Thursday, July 21, 2011

Gold is getting shinier Pt. 2

Eurozone Crisis

Congrats to Greece for getting a bailout package. An effective kick of the can down the road.

What's actually happening? Here's my understanding of it:
If you have a Greek bond that matures in a couple years, 30% of that you keep as cash, 70% gets rolled into a 30 yr Greek government bond. The coupon will be 5.5-8%.
Greece will take a portion of that 70% and put that in a "special purpose vehicle" - which will invest that into AAA govt / agency bonds - for a 30 yr 0-coupon bond.
This SPV is to guarantee the principal of the 30-yr Greek debt.

Though you might not like it, it might be shady, and what not - it's better than the current alternative.

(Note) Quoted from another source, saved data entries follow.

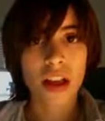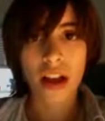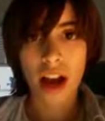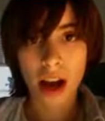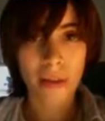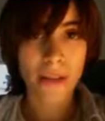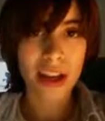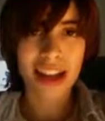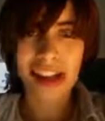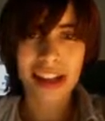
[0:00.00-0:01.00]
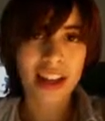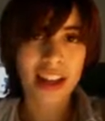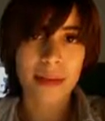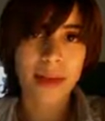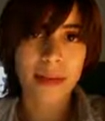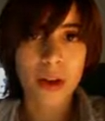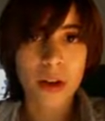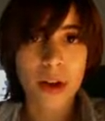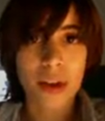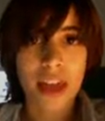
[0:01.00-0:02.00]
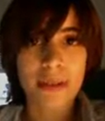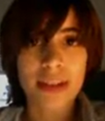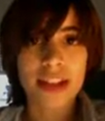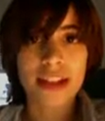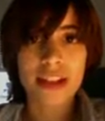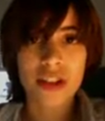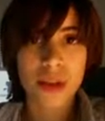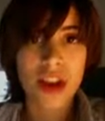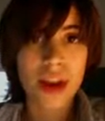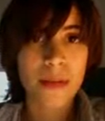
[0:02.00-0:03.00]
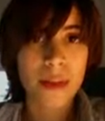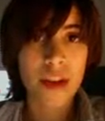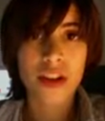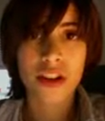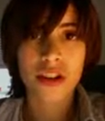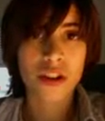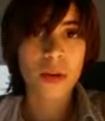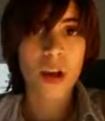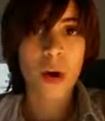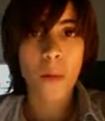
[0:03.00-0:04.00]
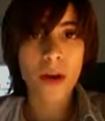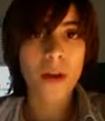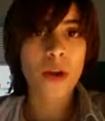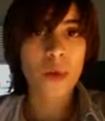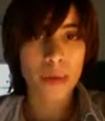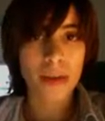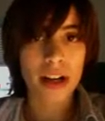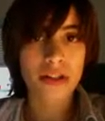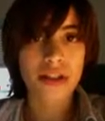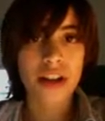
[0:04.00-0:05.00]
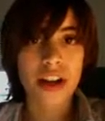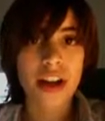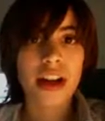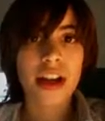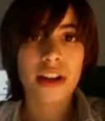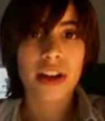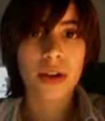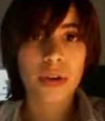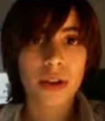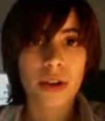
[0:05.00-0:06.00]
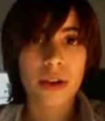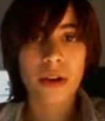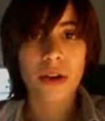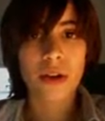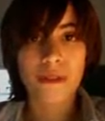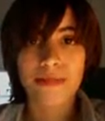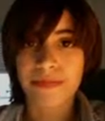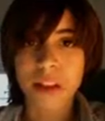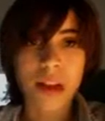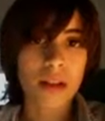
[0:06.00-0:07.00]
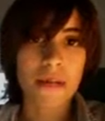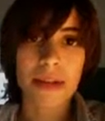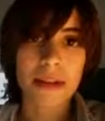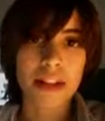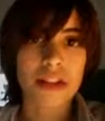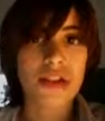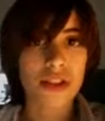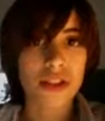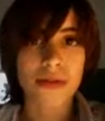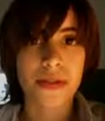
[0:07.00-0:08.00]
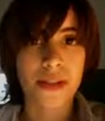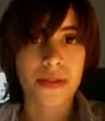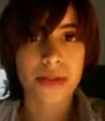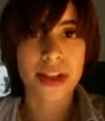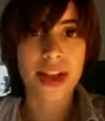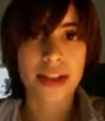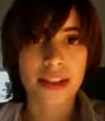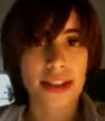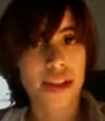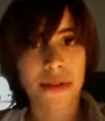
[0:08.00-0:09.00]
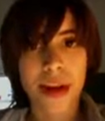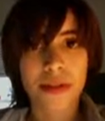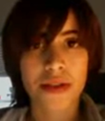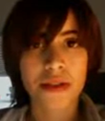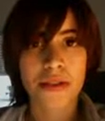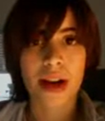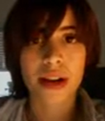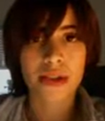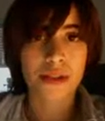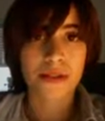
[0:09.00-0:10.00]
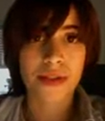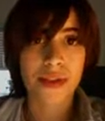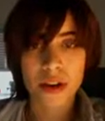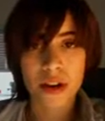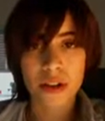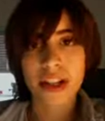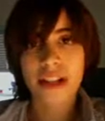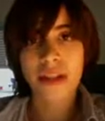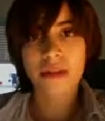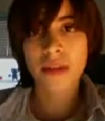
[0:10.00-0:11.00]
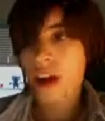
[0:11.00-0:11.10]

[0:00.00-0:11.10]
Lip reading: I mean, if you don't know what that means, it's okay. You're just going to want to open up your web browser, and you're going to want to pretty much search for a free SSH browser for your OS.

According to what I've read "More important, the accounting rules allow you to pretend that you are not making any losses at all."

What happens when that becomes unsustainable? Also, what about Italy and Spain? All this causes instability in the markets, and people look for safe investments in such circumstances. Such safe investments are the USD/US Treasuries, gold/silver, JPY/Japanese bonds.

USD might be a good investment right now, cause of the US debt crisis - lots of dollar shorts on - if stuff really hits the fan, there will be a massive short cover that will cause a significant dollar rally. However, there are multiple risks with that.

Gold is still the investment of choice for me.